Il bello del calcio è che, per quanto sia stato radicalmente trasformato e sia diventato un vero e proprio comparto economico, la sua anima non potrà mai cambiare.
Il calcio è uno sport in cui entrano in gioco le anime, le storie. Storie di eroi che oltrepassano i confini del tempo, che lasciano un marchio indelebile, anche a distanza di decenni. Sì, il calcio, in fondo, è semplicemente un modo per continuare a raccontarci delle storie. Delle bellissime storie di eroi del passato, come quella di Gunnar Nordahl, per esempio.
Nato in Svezia il 19 ottobre del 1921, Nordahl comincia a giocare a calcio un po’ per caso, ovviamente per divertimento. Anche perché, all’epoca, non giravano certo tutti i soldi che girano adesso, naturalmente. All’età di 16 anni comincia a giocare con la squadra della sua città, dividendosi comunque con il lavoro in fonderia.
La prima avventura nel calcio vero è con il Degerfors, nel 1940, proprio mentre il resto d’Europa comincia a precipitare nella Seconda Guerra Mondiale. Qui, Nordahl comincia a fare quello che gli riesce meglio e che gli riuscirà in tutta la sua carriera: dopo 56 gol messi a segno in quattro anni, arriva la chiamata di una delle “grandi” del calcio svedese, il Norrköping.
A volerlo al suo fianco è l’allenatore Lajos Czeizler, una persona che ritroveremo più in là in questa storia. Nordahl, nel frattempo, continua a imporsi a suon di gol. È un attaccante dal fisico importante, che fa della potenza fisica il suo punto di forza; marcarlo comincia a diventare difficile, e le difese, al suo cospetto, ormai cominciano a tremare.
Saranno quattro (più un’altra a metà) le stagioni al Norrköping, terminate con una media gol da paura, 93 gol in 95 incontri. Dicevamo, era un calcio diverso, lontano dalla globalizzazione che adesso è la normalità per noi. Eppure, anche in quel mondo che si avvicinava a grandi passi agli anni ’50, le voci cominciano a correre. E per Gunnar Nordahl stanno per spalancarsi le porte del grande calcio.
Le storie del pallone, a volte, sono fatte anche di coincidenze: succede, infatti, che nel gennaio del 1949 la Juventus abbia praticamente già messo le mani su Nordahl. I bianconeri, però, avevano già soffiato al Milan un altro calciatore, il danese Johannes Ploger, e quindi decidono di farsi da parte e lasciare lo svedese ai rossoneri. Sarà l’inizio di un’avventura che porterà Nordahl e il Milan negli almanacchi di storia.

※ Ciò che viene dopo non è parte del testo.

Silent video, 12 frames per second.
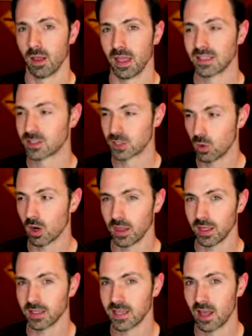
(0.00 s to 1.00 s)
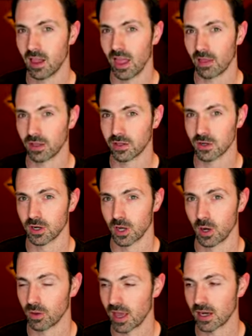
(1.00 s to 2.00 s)
it's too early to tell how things are going to
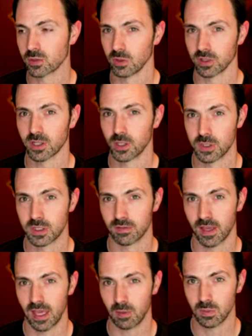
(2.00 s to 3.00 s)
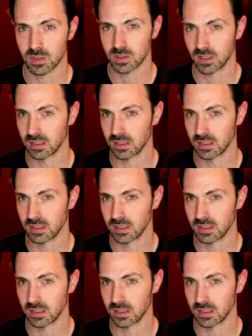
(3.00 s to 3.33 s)
go with actual exclusive games.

Lo svedese, nella stagione successiva, riabbraccia il suo vecchio allenatore, Lajos Czeizler, e trova altri due connazionali, Liedholm e Gren. Nasce il mitologico trio d’attacco Gre-No-Li, e il Milan comincia a diventare grande.
Chi grandissimo lo diventa è proprio Nordahl, che continua a segnare gol a grappoli. 35 nella stagione 1949-50 (record superato solo in epoca recente da Higuain e Immobile), 34 nella stagione 1950-51, 26 per i due anni successivi, poi 23, 27 e di nuovo 23. Il bilancio dell’avventura di Nordahl con la maglia rossonera è eclatante. 221 gol in 268 partite, cinque titoli di capocannoniere (ancora oggi record assoluto) e due scudetti, nel 1951 e nel 1956.

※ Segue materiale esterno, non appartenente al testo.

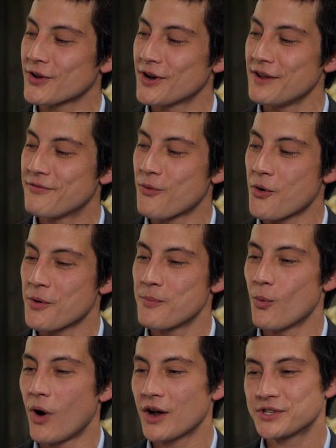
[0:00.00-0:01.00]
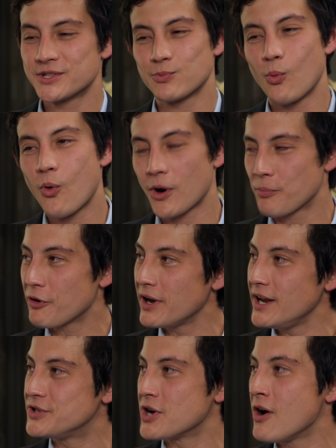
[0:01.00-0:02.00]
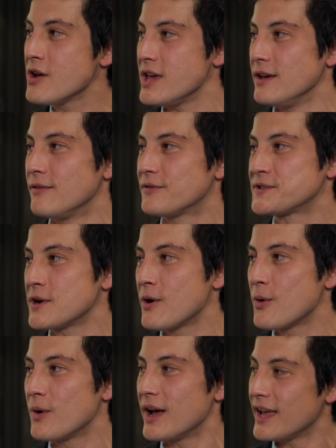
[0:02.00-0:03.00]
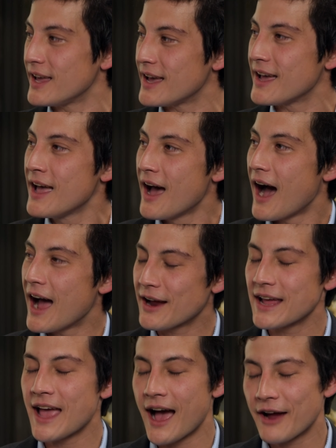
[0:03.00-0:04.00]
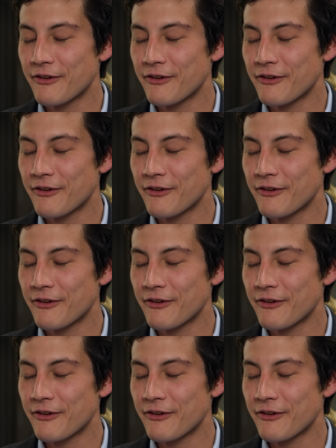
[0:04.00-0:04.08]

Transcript: 34 watches were pretty chunky. So it did. It, yeah. I, yeah,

Nordahl è ormai nella leggenda. Conclude la sua carriera italiana giocando due stagioni nella Roma, poi gioca gli ultimi scampoli del suo percorso in patria. La nazionale svedese, dopo il suo approdo in Italia, non lo aveva più convocato, e così il suo score con la maglia della rappresentativa della Svezia si “ferma” a 43 gol in 33 partite. Sì, avete letto bene, non abbiamo invertito le cifre.

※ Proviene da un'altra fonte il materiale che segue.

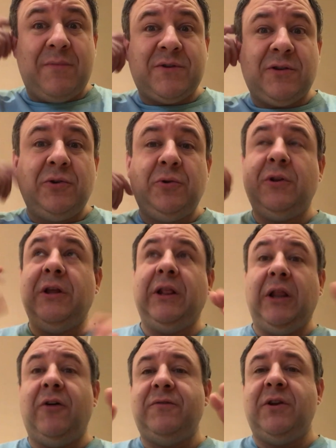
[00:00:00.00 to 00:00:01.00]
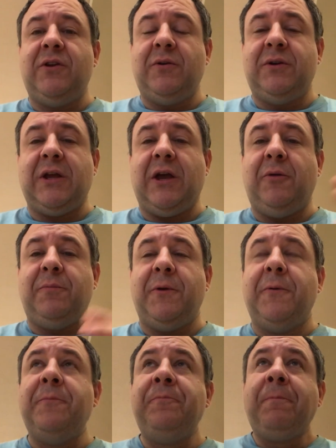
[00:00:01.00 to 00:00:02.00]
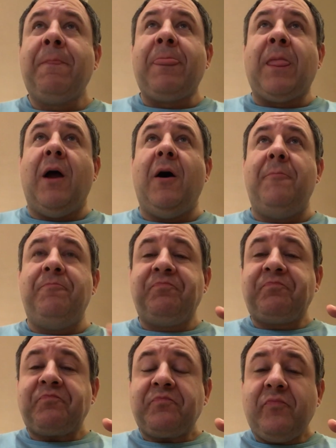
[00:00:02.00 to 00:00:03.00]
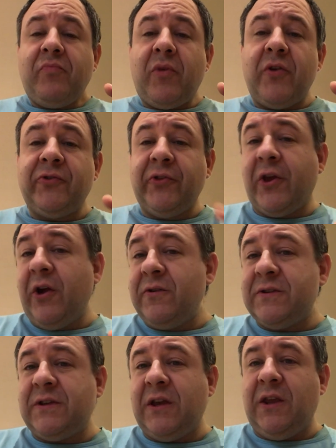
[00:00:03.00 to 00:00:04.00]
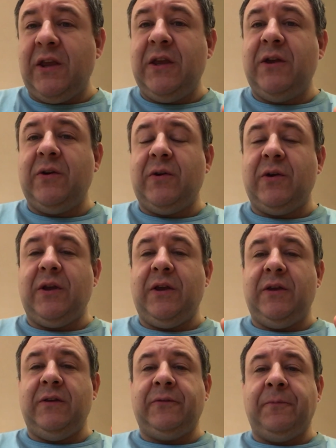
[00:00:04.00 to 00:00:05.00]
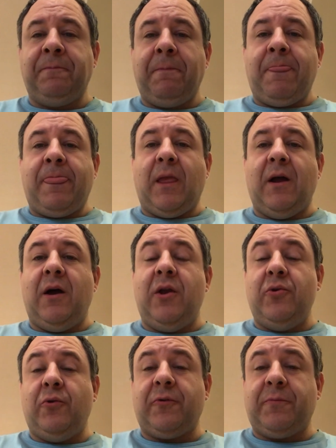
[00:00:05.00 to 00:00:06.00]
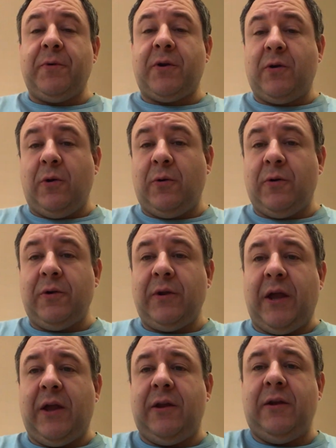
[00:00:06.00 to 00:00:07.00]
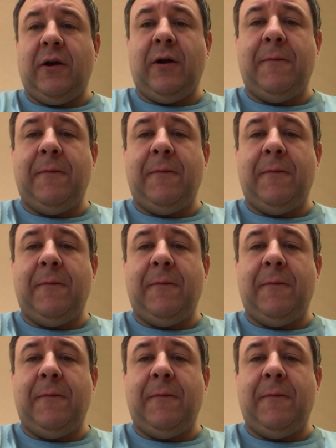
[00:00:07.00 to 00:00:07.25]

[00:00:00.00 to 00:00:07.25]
absolutely love to do it to help you. So the current setting here is Northbrook Court at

Intraprende la carriera da allenatore, rimanendo in panchina fino al 1980. Curiosamente, il suo destino si intreccia con l’Italia fino all’ultimo. Nordahl morirà infatti nel 1995, ad Alghero, dove stava trascorrendo le vacanze estive. Forse, il modo in cui il destino aveva deciso di legare per sempre questo eroico centravanti al nostro Paese.